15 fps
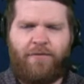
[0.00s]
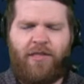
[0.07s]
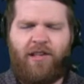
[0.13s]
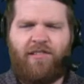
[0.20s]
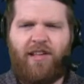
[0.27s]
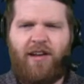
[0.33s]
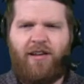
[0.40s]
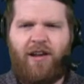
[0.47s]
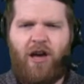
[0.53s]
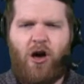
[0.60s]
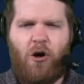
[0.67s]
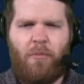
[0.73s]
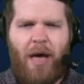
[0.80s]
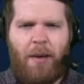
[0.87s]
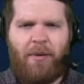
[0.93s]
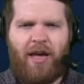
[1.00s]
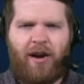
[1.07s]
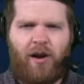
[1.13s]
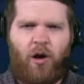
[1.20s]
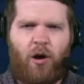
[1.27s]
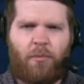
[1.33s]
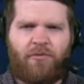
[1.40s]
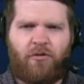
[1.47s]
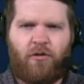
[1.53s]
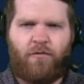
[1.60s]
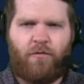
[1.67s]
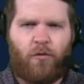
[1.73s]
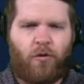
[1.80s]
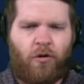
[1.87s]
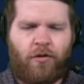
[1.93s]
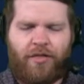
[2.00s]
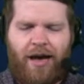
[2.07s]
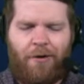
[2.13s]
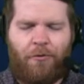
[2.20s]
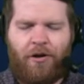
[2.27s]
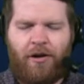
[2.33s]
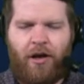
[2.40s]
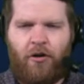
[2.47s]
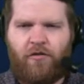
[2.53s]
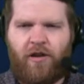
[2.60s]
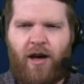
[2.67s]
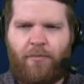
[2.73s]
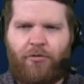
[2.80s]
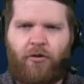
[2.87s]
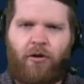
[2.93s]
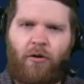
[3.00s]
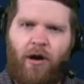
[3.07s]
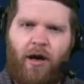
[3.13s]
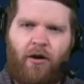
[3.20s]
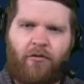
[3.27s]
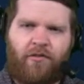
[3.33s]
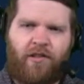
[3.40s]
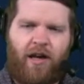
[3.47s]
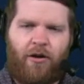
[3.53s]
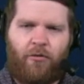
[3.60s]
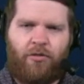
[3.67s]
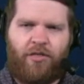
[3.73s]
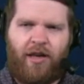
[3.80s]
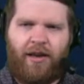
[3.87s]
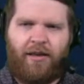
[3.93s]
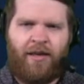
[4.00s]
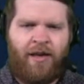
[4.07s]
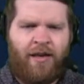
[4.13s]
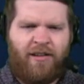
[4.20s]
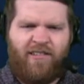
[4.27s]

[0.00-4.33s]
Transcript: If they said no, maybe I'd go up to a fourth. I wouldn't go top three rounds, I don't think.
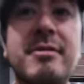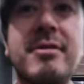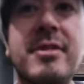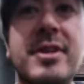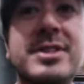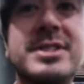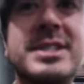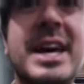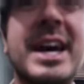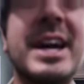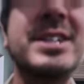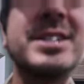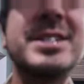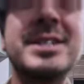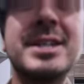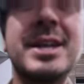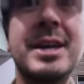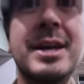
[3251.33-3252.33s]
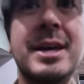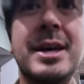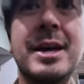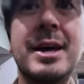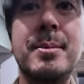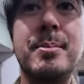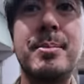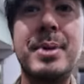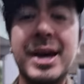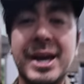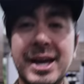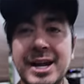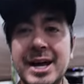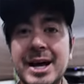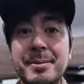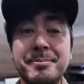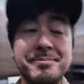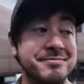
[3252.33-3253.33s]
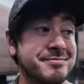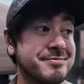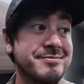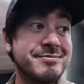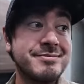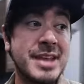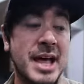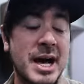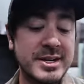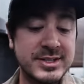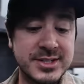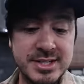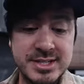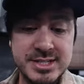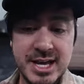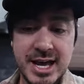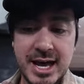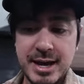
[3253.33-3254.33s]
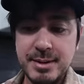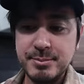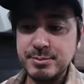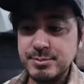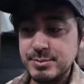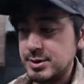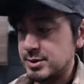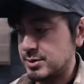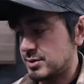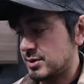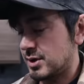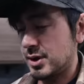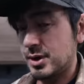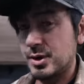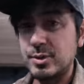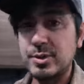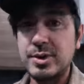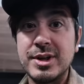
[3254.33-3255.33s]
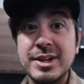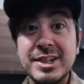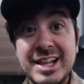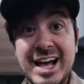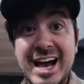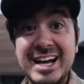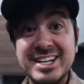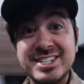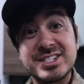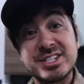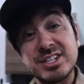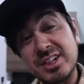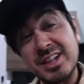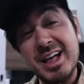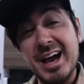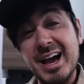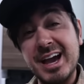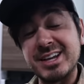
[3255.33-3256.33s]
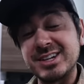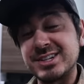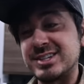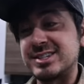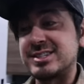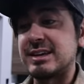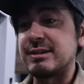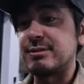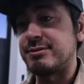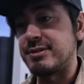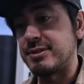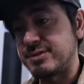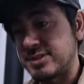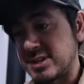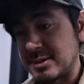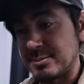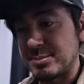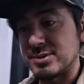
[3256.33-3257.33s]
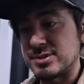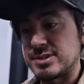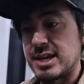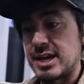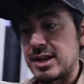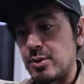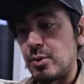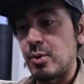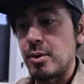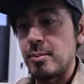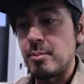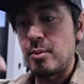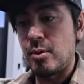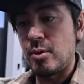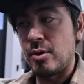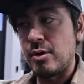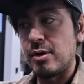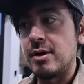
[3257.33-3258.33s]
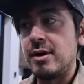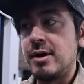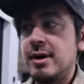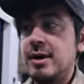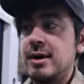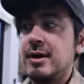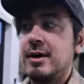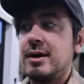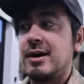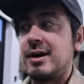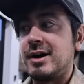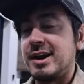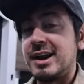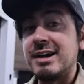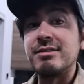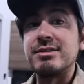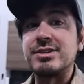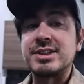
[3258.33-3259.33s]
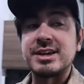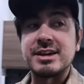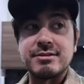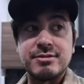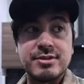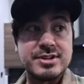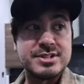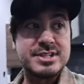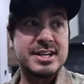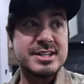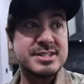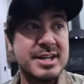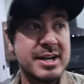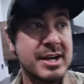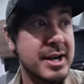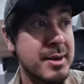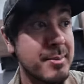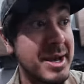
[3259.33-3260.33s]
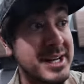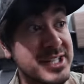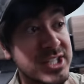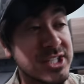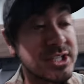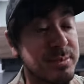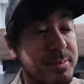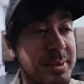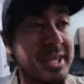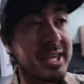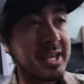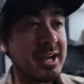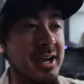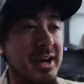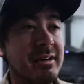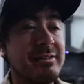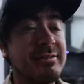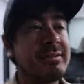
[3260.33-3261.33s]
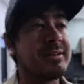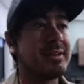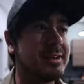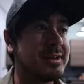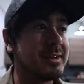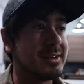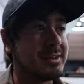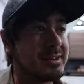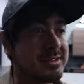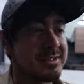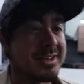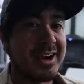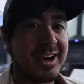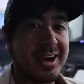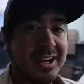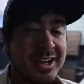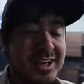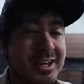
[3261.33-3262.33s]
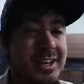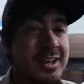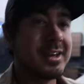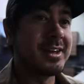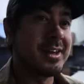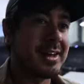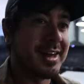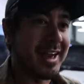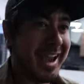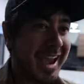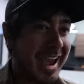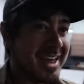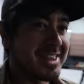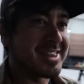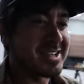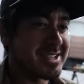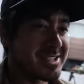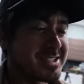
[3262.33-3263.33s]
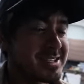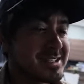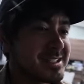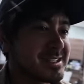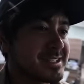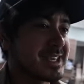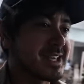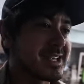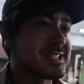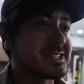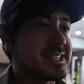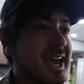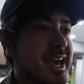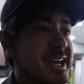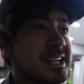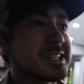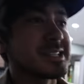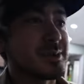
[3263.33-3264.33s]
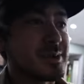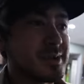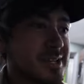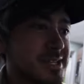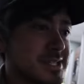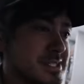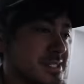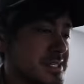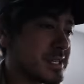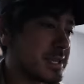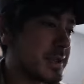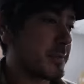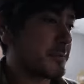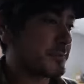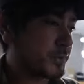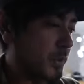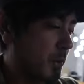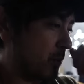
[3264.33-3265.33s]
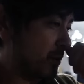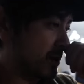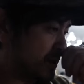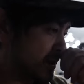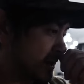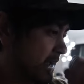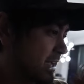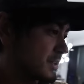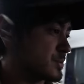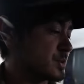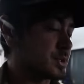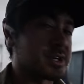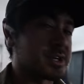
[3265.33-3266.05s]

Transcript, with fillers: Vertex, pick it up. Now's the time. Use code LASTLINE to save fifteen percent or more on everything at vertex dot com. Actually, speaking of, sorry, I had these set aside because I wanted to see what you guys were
+ + +
To do: Retype the records above word for word, from their first line through the line containing "[3265.33-3266.05s]", and leave out every picture.

Response area:
15 fps
[0.00s]
[0.07s]
[0.13s]
[0.20s]
[0.27s]
[0.33s]
[0.40s]
[0.47s]
[0.53s]
[0.60s]
[0.67s]
[0.73s]
[0.80s]
[0.87s]
[0.93s]
[1.00s]
[1.07s]
[1.13s]
[1.20s]
[1.27s]
[1.33s]
[1.40s]
[1.47s]
[1.53s]
[1.60s]
[1.67s]
[1.73s]
[1.80s]
[1.87s]
[1.93s]
[2.00s]
[2.07s]
[2.13s]
[2.20s]
[2.27s]
[2.33s]
[2.40s]
[2.47s]
[2.53s]
[2.60s]
[2.67s]
[2.73s]
[2.80s]
[2.87s]
[2.93s]
[3.00s]
[3.07s]
[3.13s]
[3.20s]
[3.27s]
[3.33s]
[3.40s]
[3.47s]
[3.53s]
[3.60s]
[3.67s]
[3.73s]
[3.80s]
[3.87s]
[3.93s]
[4.00s]
[4.07s]
[4.13s]
[4.20s]
[4.27s]

[0.00-4.33s]
Transcript: If they said no, maybe I'd go up to a fourth. I wouldn't go top three rounds, I don't think.
[3251.33-3252.33s]
[3252.33-3253.33s]
[3253.33-3254.33s]
[3254.33-3255.33s]
[3255.33-3256.33s]
[3256.33-3257.33s]
[3257.33-3258.33s]
[3258.33-3259.33s]
[3259.33-3260.33s]
[3260.33-3261.33s]
[3261.33-3262.33s]
[3262.33-3263.33s]
[3263.33-3264.33s]
[3264.33-3265.33s]
[3265.33-3266.05s]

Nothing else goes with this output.